Collected data entries:
★ ★ ★ ★
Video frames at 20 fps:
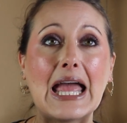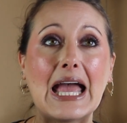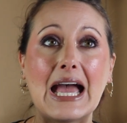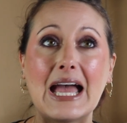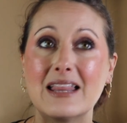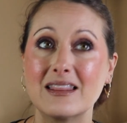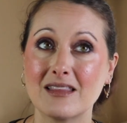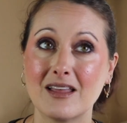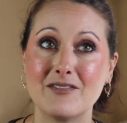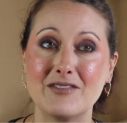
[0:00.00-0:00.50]

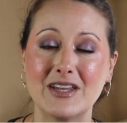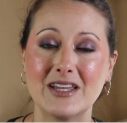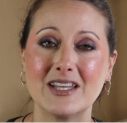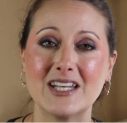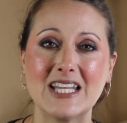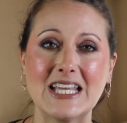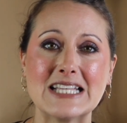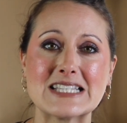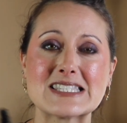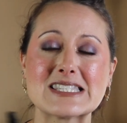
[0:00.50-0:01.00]
I love
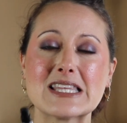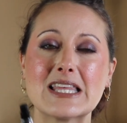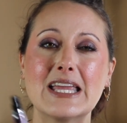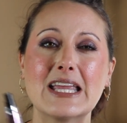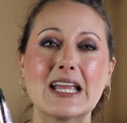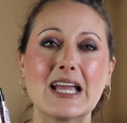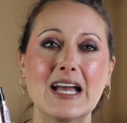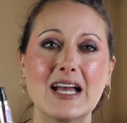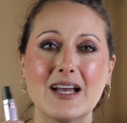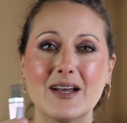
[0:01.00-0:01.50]
it. It's
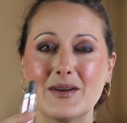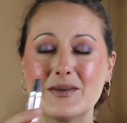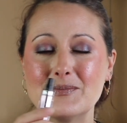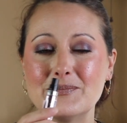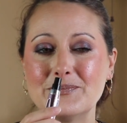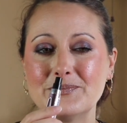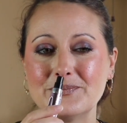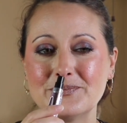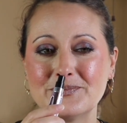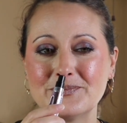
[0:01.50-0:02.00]
like a,
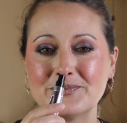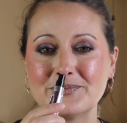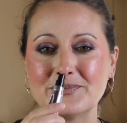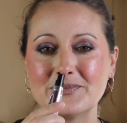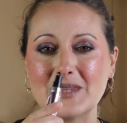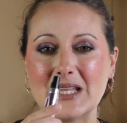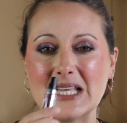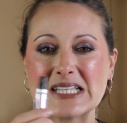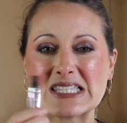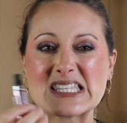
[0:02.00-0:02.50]

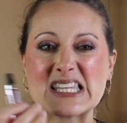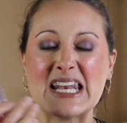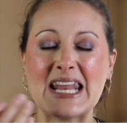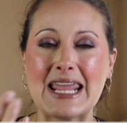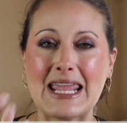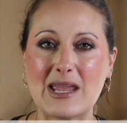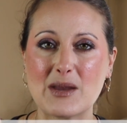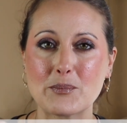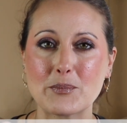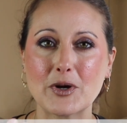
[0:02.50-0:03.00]
it's an
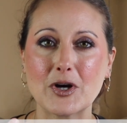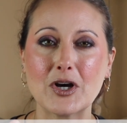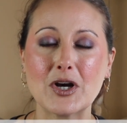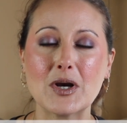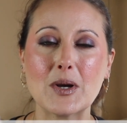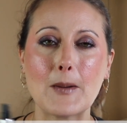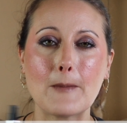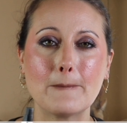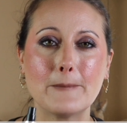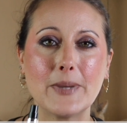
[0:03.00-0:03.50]

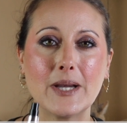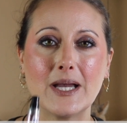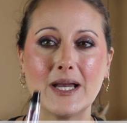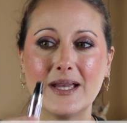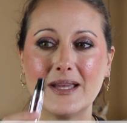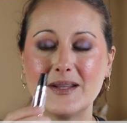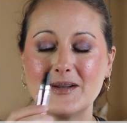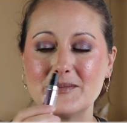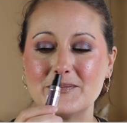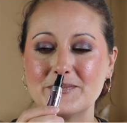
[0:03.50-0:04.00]
amber,
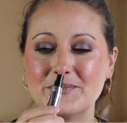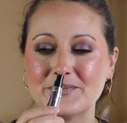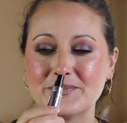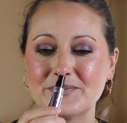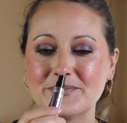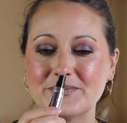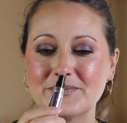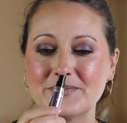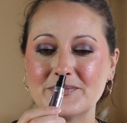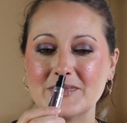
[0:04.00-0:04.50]
but
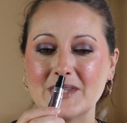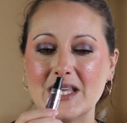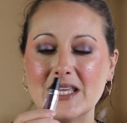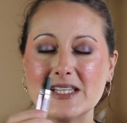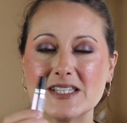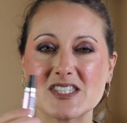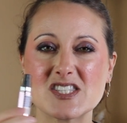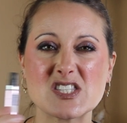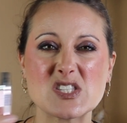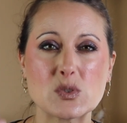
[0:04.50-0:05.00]

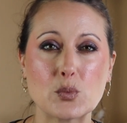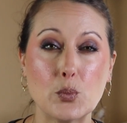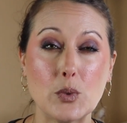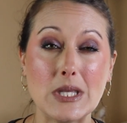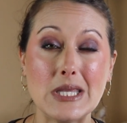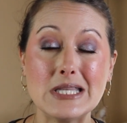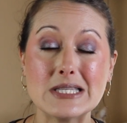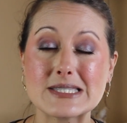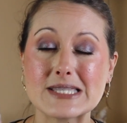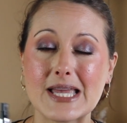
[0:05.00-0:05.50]
it's
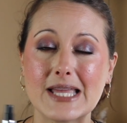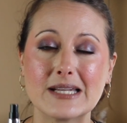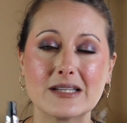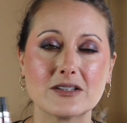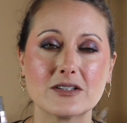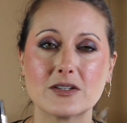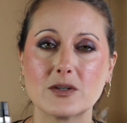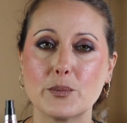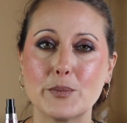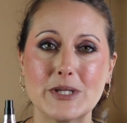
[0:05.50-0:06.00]
sweet and a
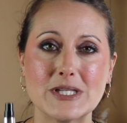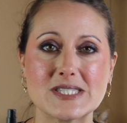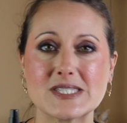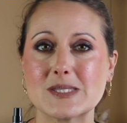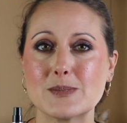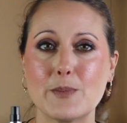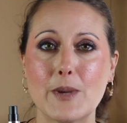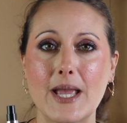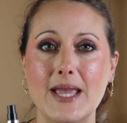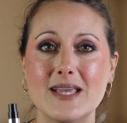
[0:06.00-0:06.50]
little bit
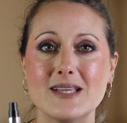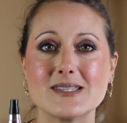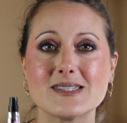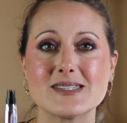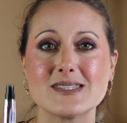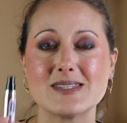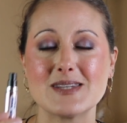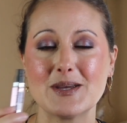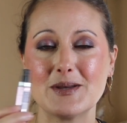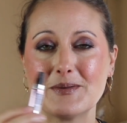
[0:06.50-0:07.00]

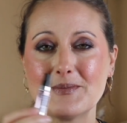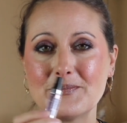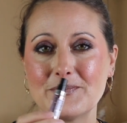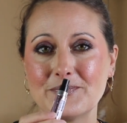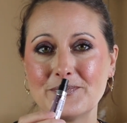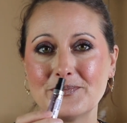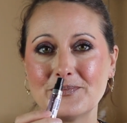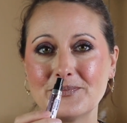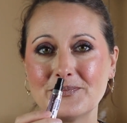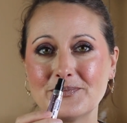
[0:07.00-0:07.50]
spiced.
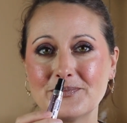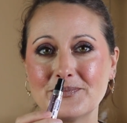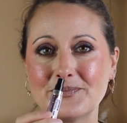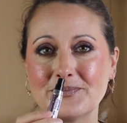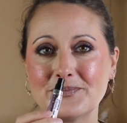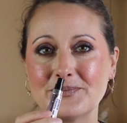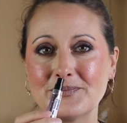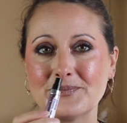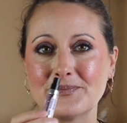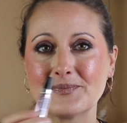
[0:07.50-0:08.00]

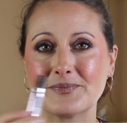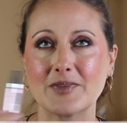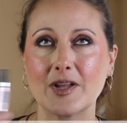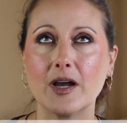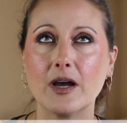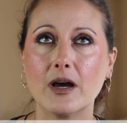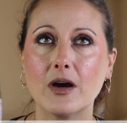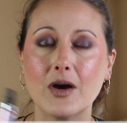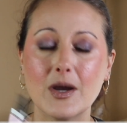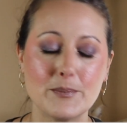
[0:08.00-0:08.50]

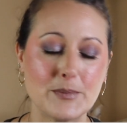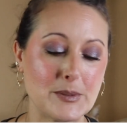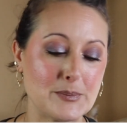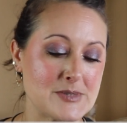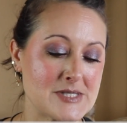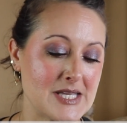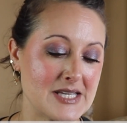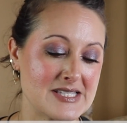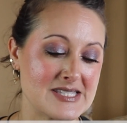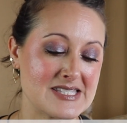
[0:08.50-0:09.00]
Oh, I'm
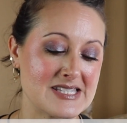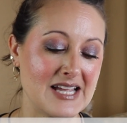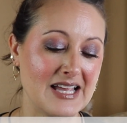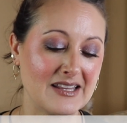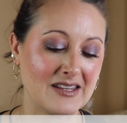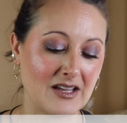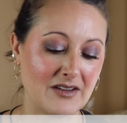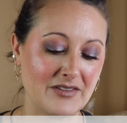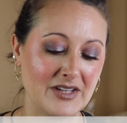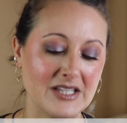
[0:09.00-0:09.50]
obsessed. I
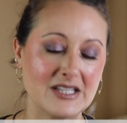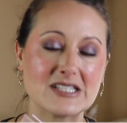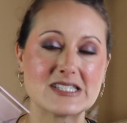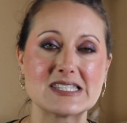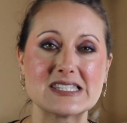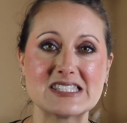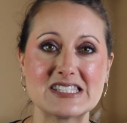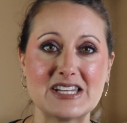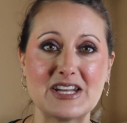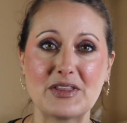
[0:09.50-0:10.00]
love it.
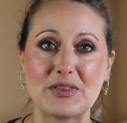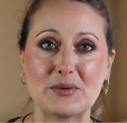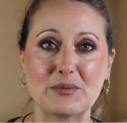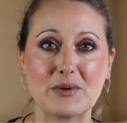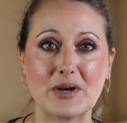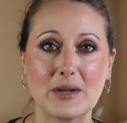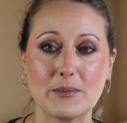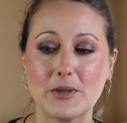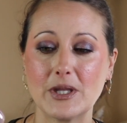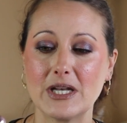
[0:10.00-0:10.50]
This is another
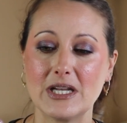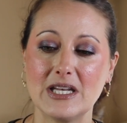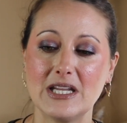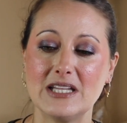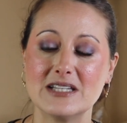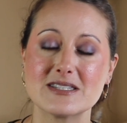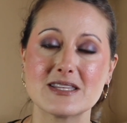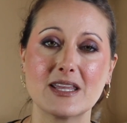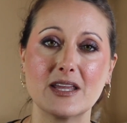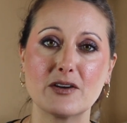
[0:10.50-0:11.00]
one I'm gonna
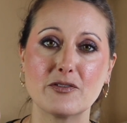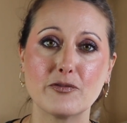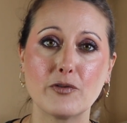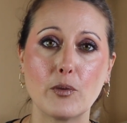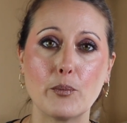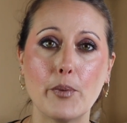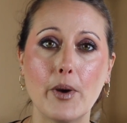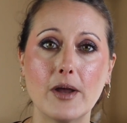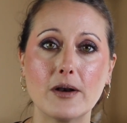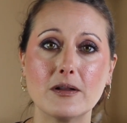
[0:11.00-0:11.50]
need to get a
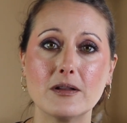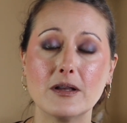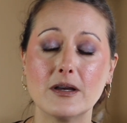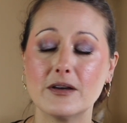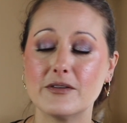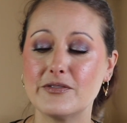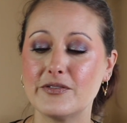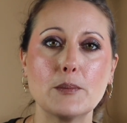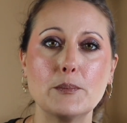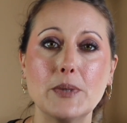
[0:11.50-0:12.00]
full bottle
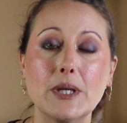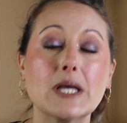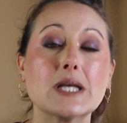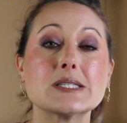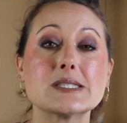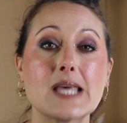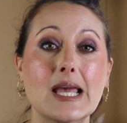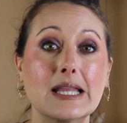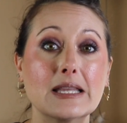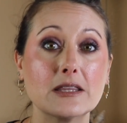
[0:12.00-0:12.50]
of
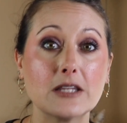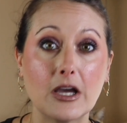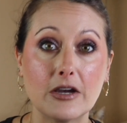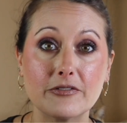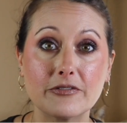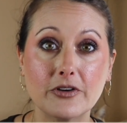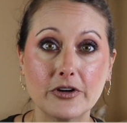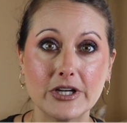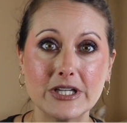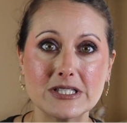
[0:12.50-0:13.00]
because I
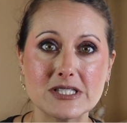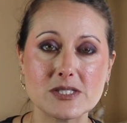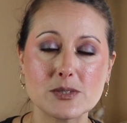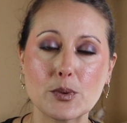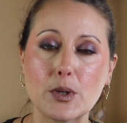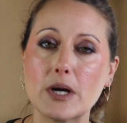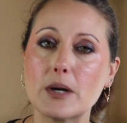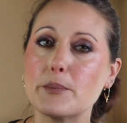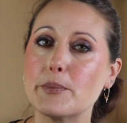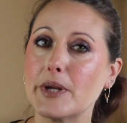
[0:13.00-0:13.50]
love Grand
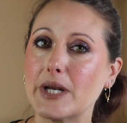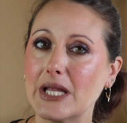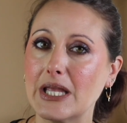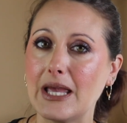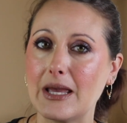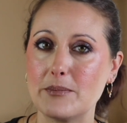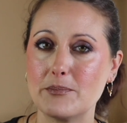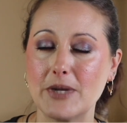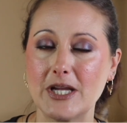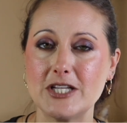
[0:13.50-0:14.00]
Soir, but
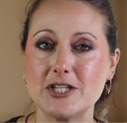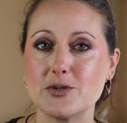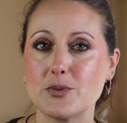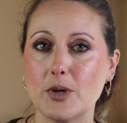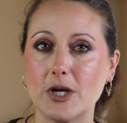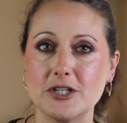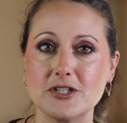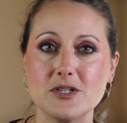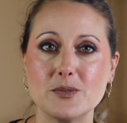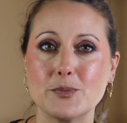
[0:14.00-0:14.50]
again, my
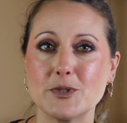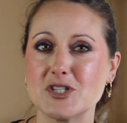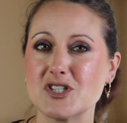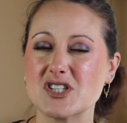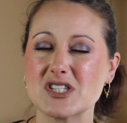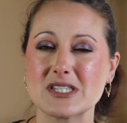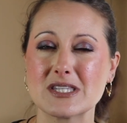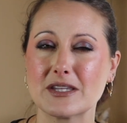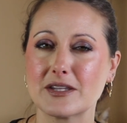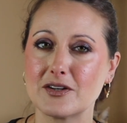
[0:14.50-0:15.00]
Dua Dupe is
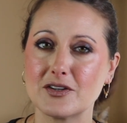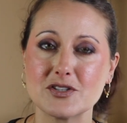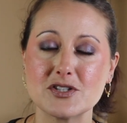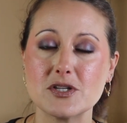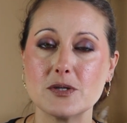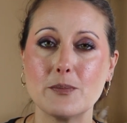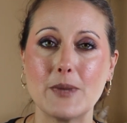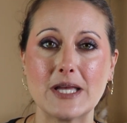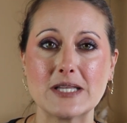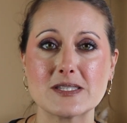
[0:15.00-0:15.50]
just a little
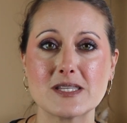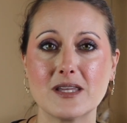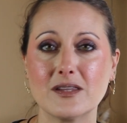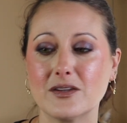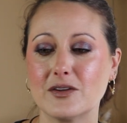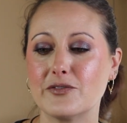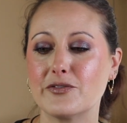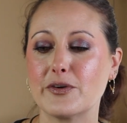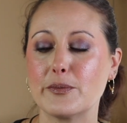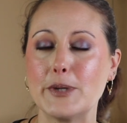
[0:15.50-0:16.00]
too
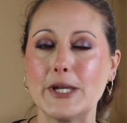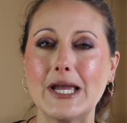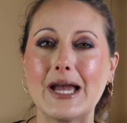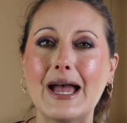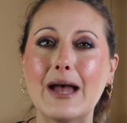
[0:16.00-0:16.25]
masculine for me.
★ ★ ★ ★
What the task requires:
Hand back exactly the lines from the one with "[0:11.50-0:12.00]" through the last line of the data above, both ends included, with every picture left out.

Result of this exercise:
[0:11.50-0:12.00]
full bottle
[0:12.00-0:12.50]
of
[0:12.50-0:13.00]
because I
[0:13.00-0:13.50]
love Grand
[0:13.50-0:14.00]
Soir, but
[0:14.00-0:14.50]
again, my
[0:14.50-0:15.00]
Dua Dupe is
[0:15.00-0:15.50]
just a little
[0:15.50-0:16.00]
too
[0:16.00-0:16.25]
masculine for me.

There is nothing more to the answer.